*** Given records ***
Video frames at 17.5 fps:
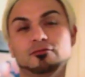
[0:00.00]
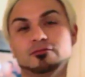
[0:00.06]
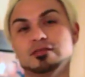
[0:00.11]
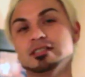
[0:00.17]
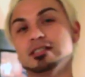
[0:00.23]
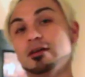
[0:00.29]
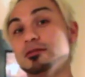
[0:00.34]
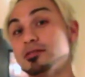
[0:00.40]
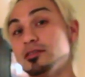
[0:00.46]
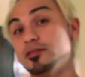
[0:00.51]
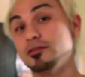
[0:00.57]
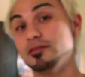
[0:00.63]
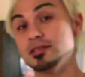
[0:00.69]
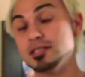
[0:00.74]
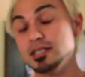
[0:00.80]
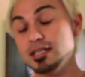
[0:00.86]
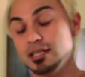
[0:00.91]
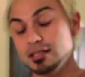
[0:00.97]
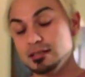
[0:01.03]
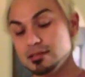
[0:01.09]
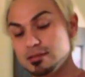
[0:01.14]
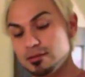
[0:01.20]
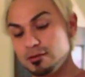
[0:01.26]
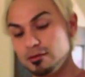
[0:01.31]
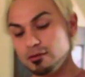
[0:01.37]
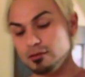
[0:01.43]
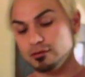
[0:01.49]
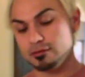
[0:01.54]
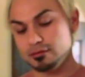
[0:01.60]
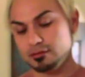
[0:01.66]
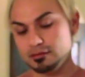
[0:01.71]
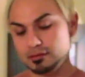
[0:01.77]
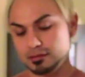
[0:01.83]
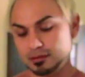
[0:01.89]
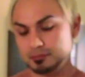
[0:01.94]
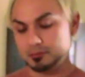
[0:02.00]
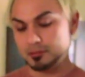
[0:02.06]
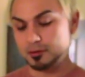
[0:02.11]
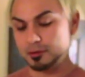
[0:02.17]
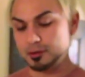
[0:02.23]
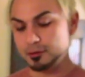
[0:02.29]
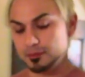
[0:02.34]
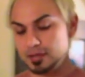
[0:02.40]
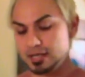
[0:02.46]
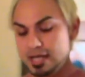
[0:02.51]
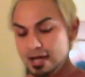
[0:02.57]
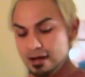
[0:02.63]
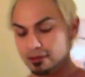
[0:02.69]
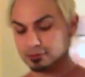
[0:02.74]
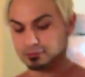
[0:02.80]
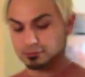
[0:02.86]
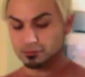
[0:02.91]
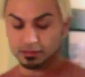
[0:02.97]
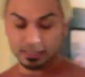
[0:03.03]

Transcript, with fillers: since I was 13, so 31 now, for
*** End of Given records ***
*** Given records ***
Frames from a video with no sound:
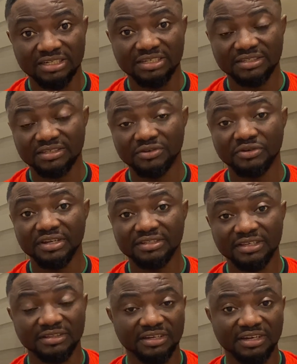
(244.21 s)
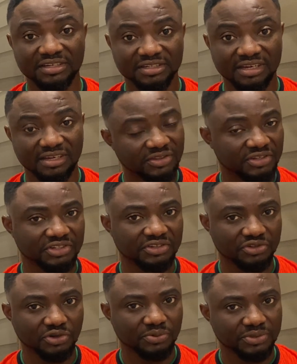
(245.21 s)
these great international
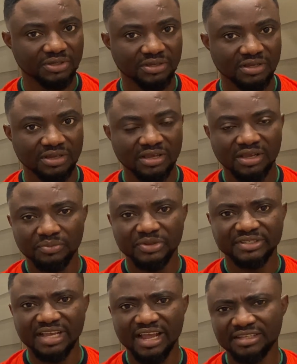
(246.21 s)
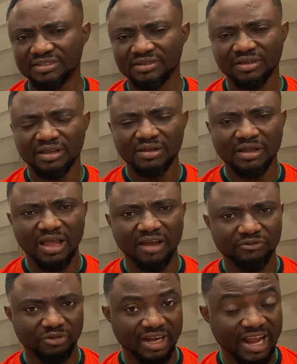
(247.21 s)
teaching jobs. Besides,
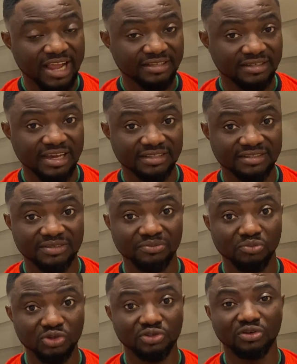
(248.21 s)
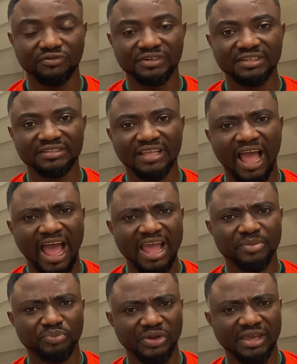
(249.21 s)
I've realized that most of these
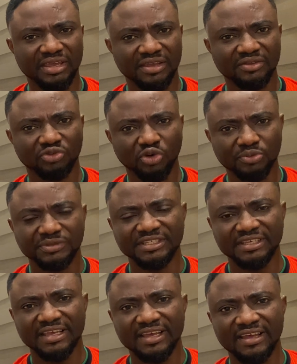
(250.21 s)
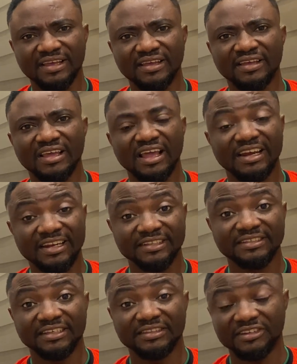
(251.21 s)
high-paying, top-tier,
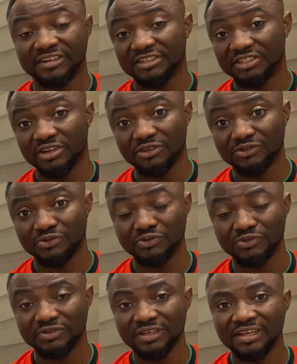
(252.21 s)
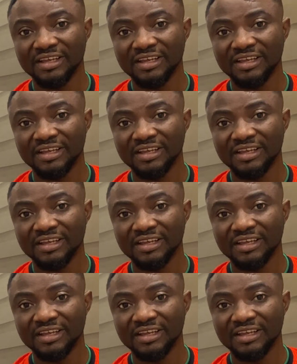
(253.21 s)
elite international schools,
*** End of Given records ***
*** Given records ***
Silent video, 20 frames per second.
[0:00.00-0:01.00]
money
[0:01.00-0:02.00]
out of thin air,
*** End of Given records ***
— Exercise aim —
Among the entries above, say how many lines hold the word "with". No other words belong in the answer.

— Reply to the task —
2